==== Supplied records
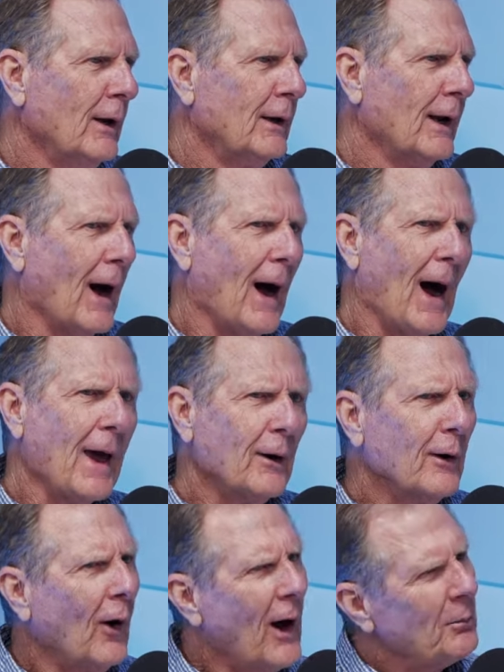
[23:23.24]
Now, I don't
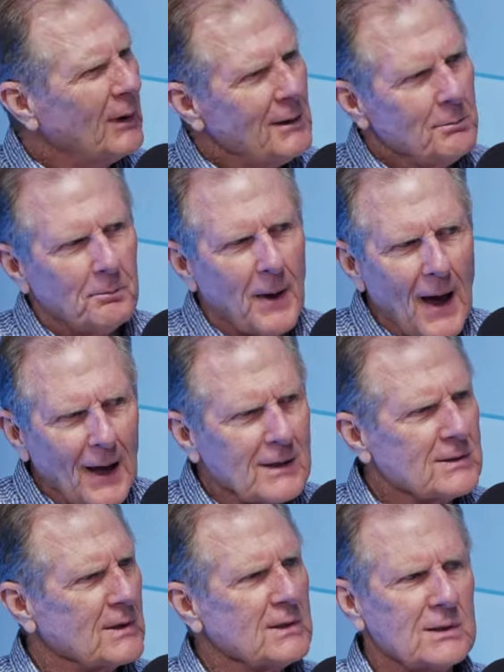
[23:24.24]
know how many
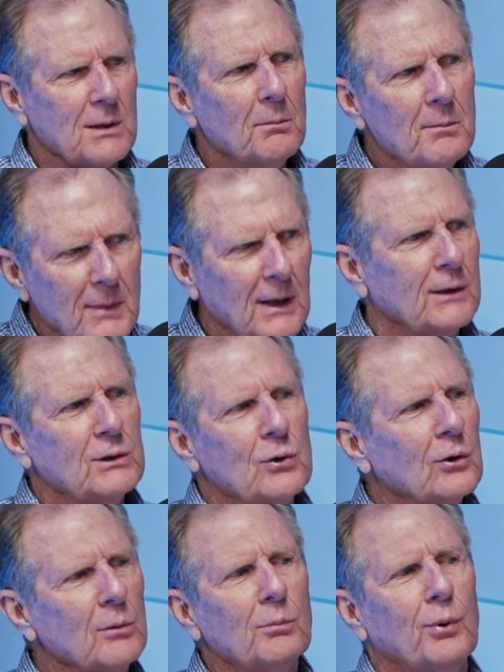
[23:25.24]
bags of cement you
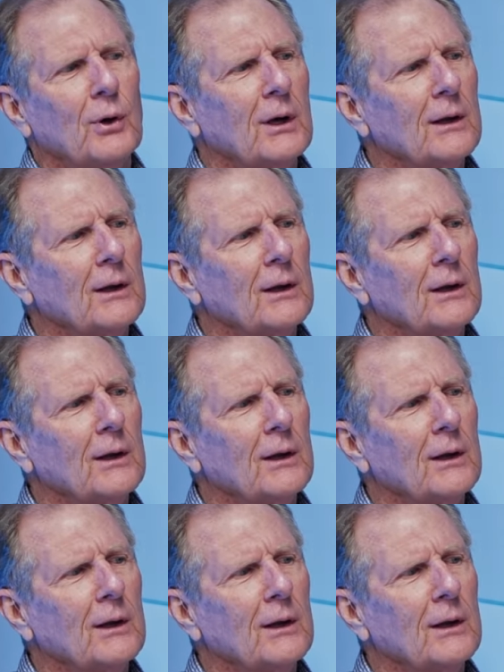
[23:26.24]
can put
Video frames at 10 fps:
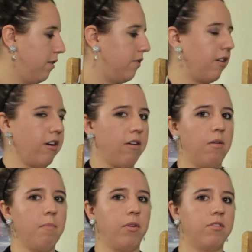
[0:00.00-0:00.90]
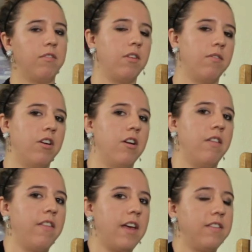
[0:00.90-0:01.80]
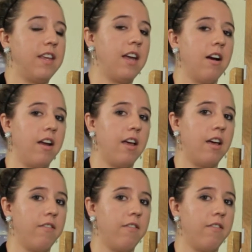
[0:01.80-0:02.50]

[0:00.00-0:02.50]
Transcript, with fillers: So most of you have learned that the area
========
• Task instructions: Word for word, write out the lines from the top of the records above down to the line holding "[0:00.00-0:02.50]", inclusive, but not the pictures.

• Output of the task:
[23:23.24]
Now, I don't
[23:24.24]
know how many
[23:25.24]
bags of cement you
[23:26.24]
can put
Video frames at 10 fps:
[0:00.00-0:00.90]
[0:00.90-0:01.80]
[0:01.80-0:02.50]

[0:00.00-0:02.50]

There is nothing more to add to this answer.